WHAT THE TASK REQUIRES :: All lines of the material below that include the string "frames" are to be copied.

########

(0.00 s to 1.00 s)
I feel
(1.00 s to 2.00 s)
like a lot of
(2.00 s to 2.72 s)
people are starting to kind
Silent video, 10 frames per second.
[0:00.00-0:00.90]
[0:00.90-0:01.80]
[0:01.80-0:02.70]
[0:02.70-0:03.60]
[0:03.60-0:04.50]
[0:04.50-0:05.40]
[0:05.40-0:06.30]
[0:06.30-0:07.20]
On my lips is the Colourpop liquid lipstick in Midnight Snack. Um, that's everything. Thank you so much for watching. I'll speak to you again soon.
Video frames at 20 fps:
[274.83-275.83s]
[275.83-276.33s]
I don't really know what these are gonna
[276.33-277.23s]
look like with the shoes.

########

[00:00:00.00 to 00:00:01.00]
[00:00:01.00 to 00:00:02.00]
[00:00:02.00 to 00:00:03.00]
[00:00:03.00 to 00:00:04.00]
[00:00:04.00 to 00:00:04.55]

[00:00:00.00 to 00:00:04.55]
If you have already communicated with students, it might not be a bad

########

TASK RESPONSE ::
Silent video, 10 frames per second.
Video frames at 20 fps:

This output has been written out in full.